▶ PROBLEM REQUIREMENTS: Leaving out any pictures, print the entries that follow exactly as they stand.

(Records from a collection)
--- START ---
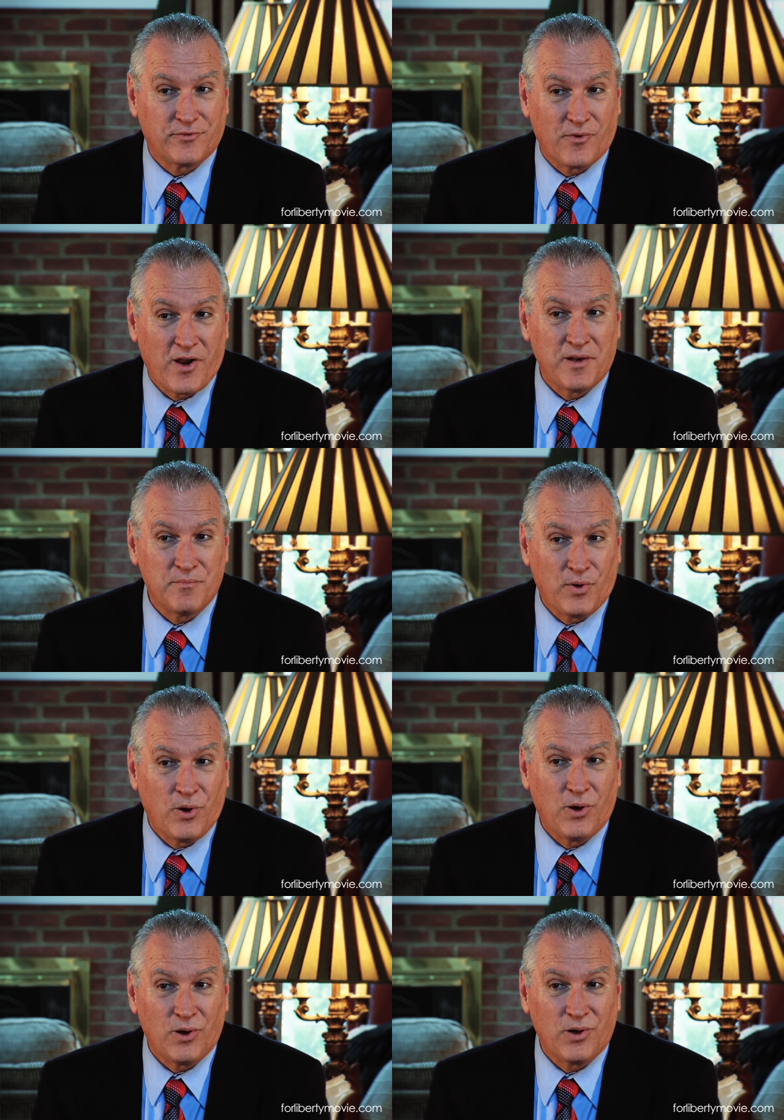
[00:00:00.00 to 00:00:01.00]
Ron
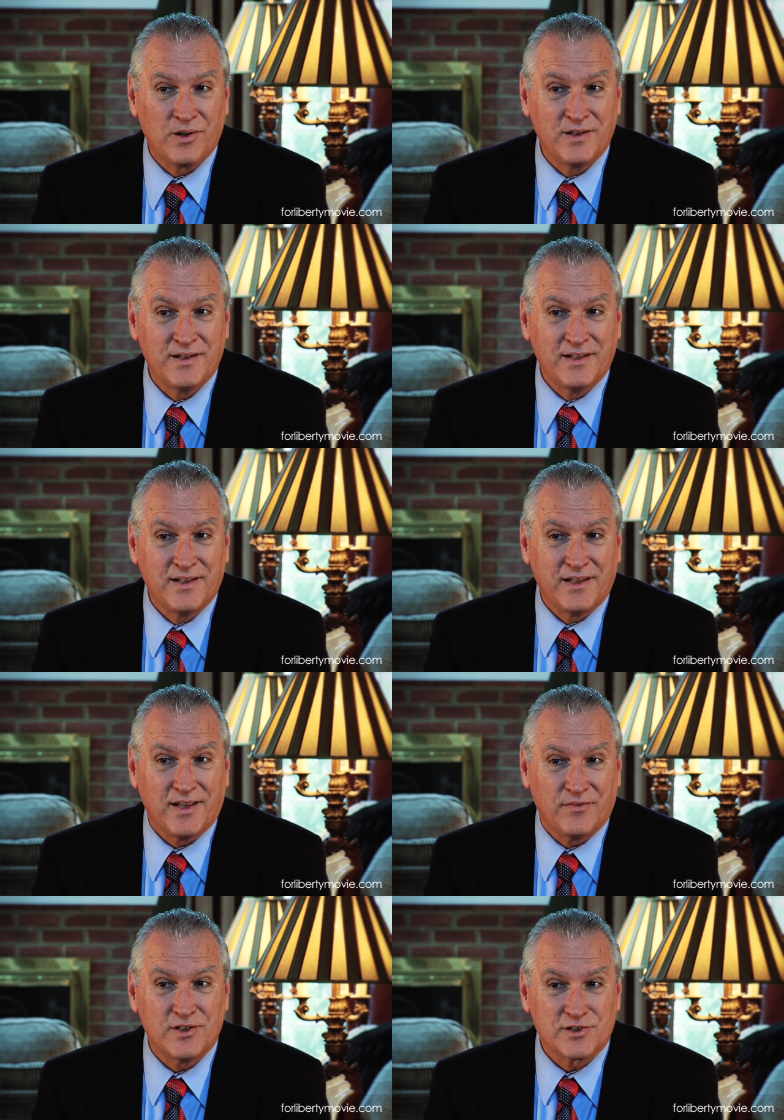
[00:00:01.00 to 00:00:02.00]
Paul,
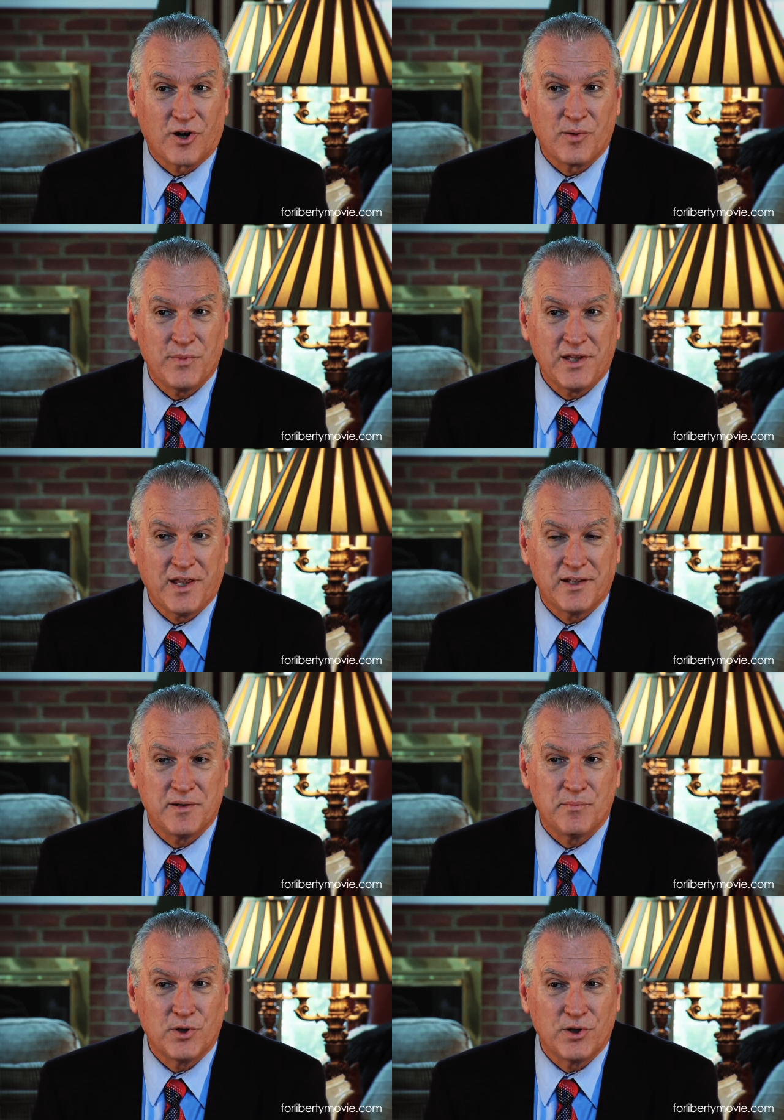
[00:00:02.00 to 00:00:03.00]
if his army had
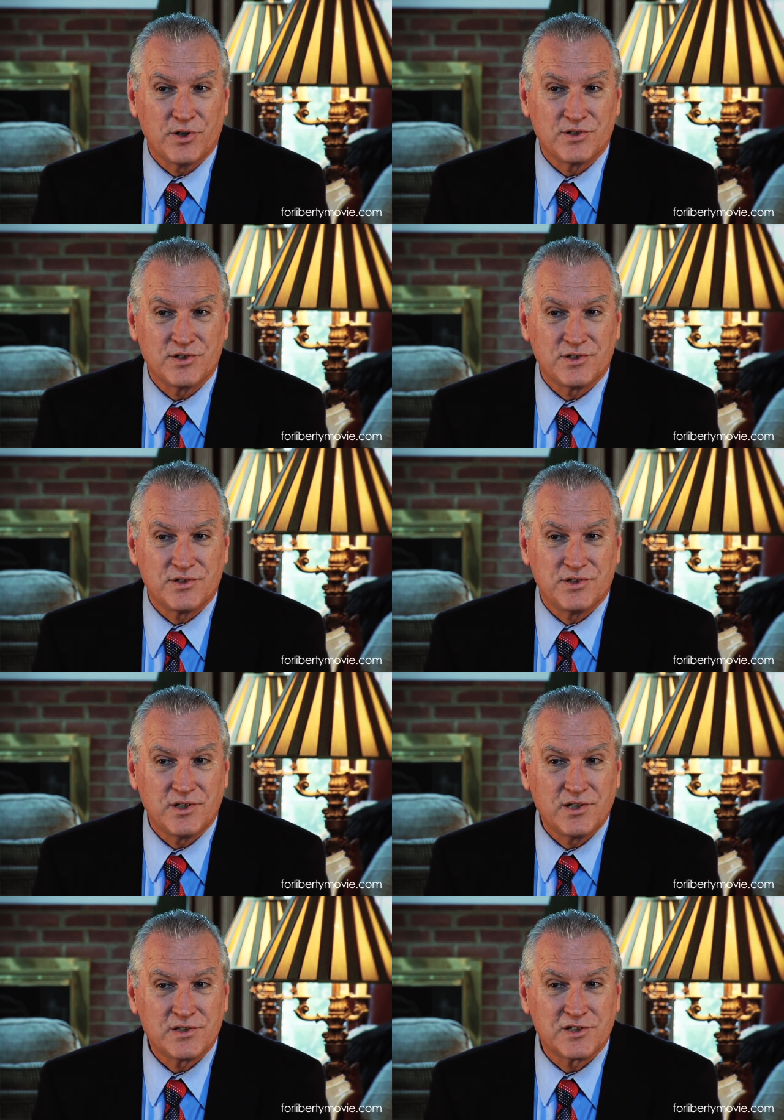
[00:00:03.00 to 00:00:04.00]
emerged
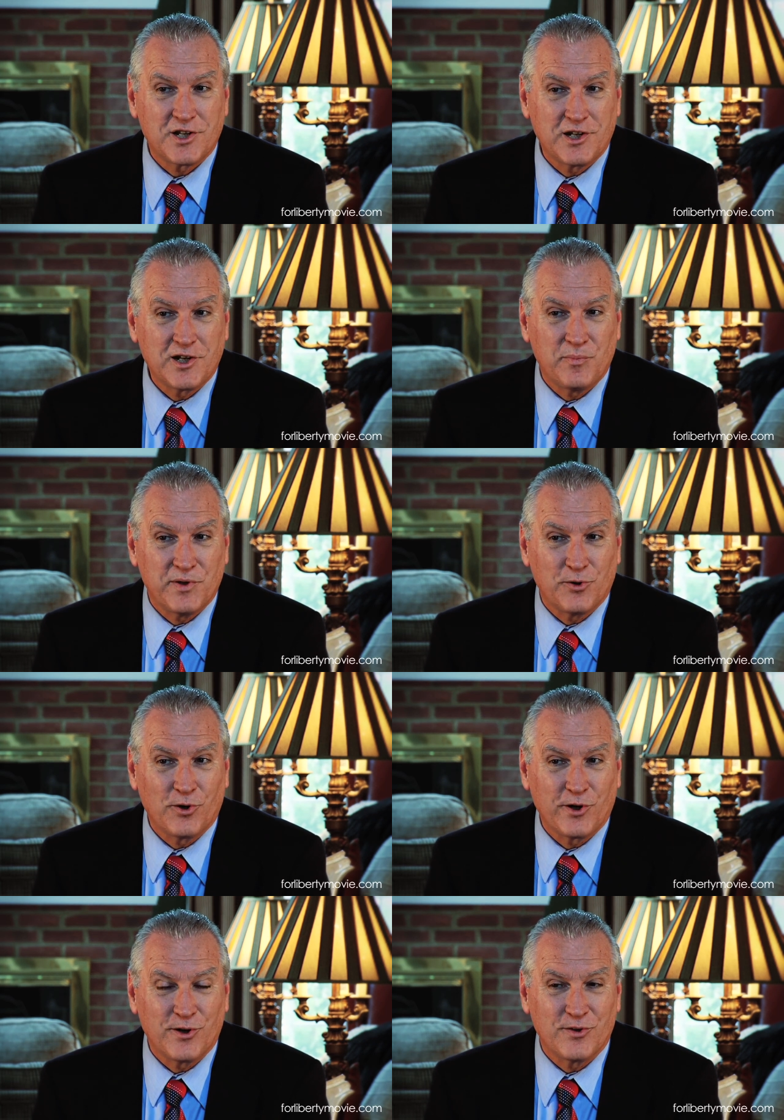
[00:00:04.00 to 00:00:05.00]
just a little bit
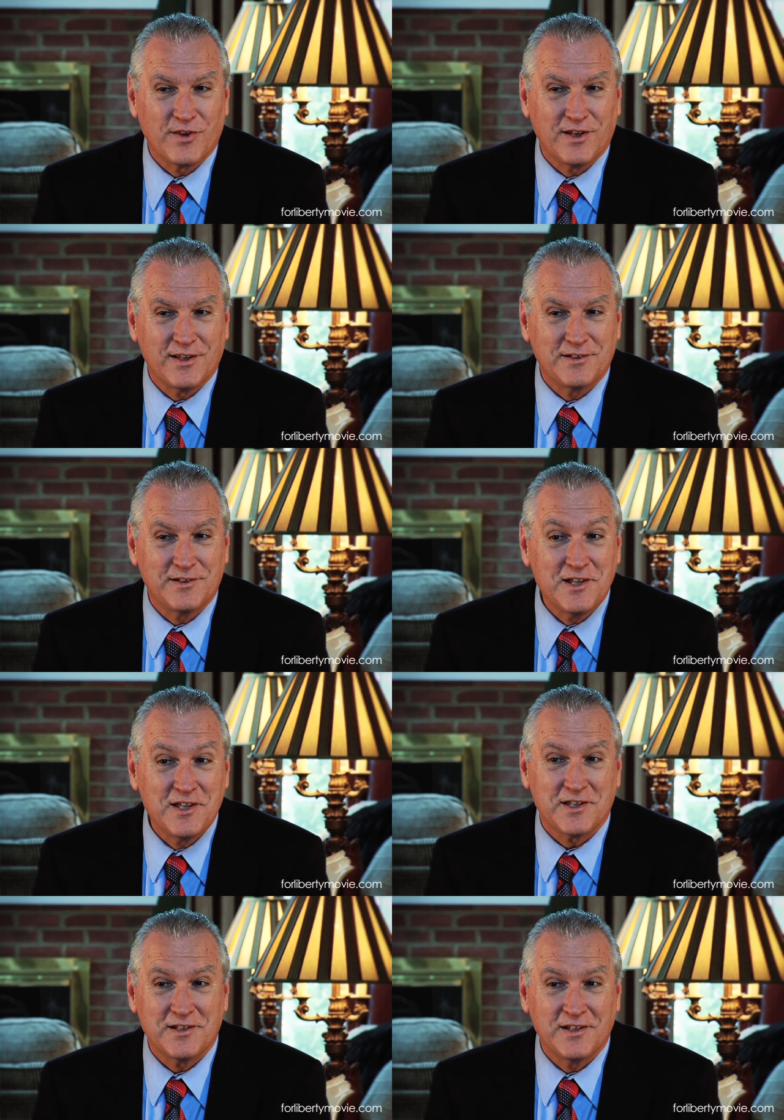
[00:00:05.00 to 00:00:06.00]
earlier than it
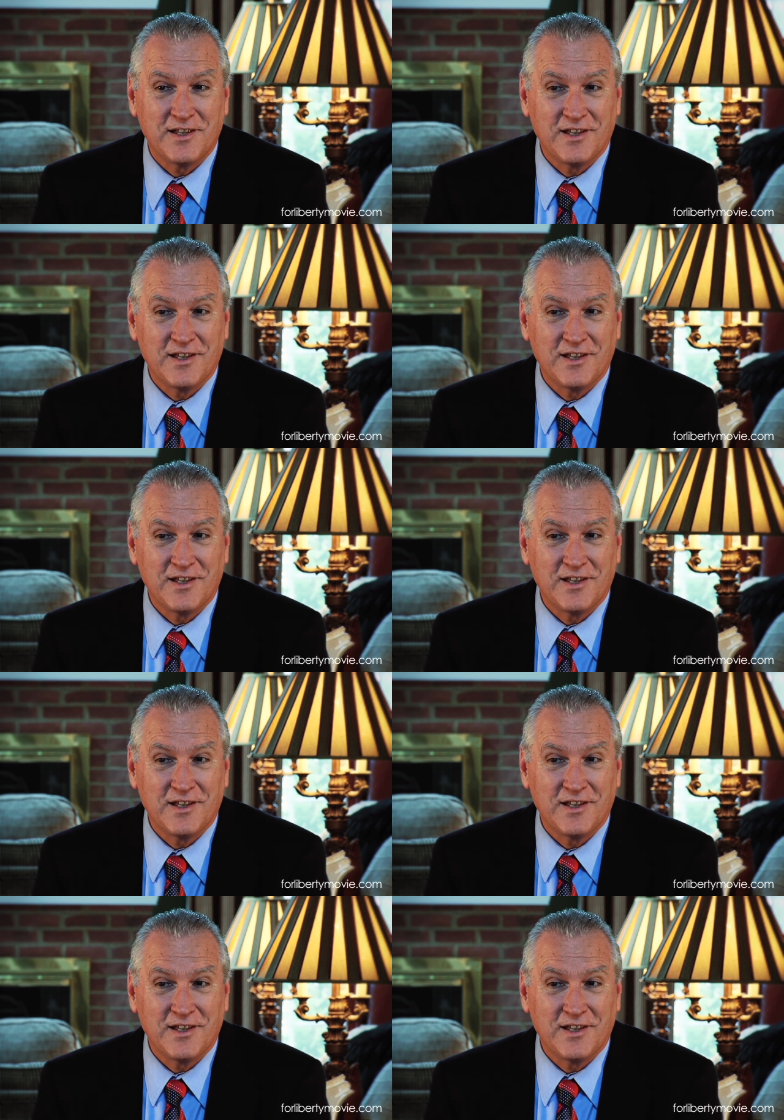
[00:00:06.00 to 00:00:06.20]
did,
--- END ---
▶ OUTPUT FOR THIS TASK:
[00:00:00.00 to 00:00:01.00]
Ron
[00:00:01.00 to 00:00:02.00]
Paul,
[00:00:02.00 to 00:00:03.00]
if his army had
[00:00:03.00 to 00:00:04.00]
emerged
[00:00:04.00 to 00:00:05.00]
just a little bit
[00:00:05.00 to 00:00:06.00]
earlier than it
[00:00:06.00 to 00:00:06.20]
did,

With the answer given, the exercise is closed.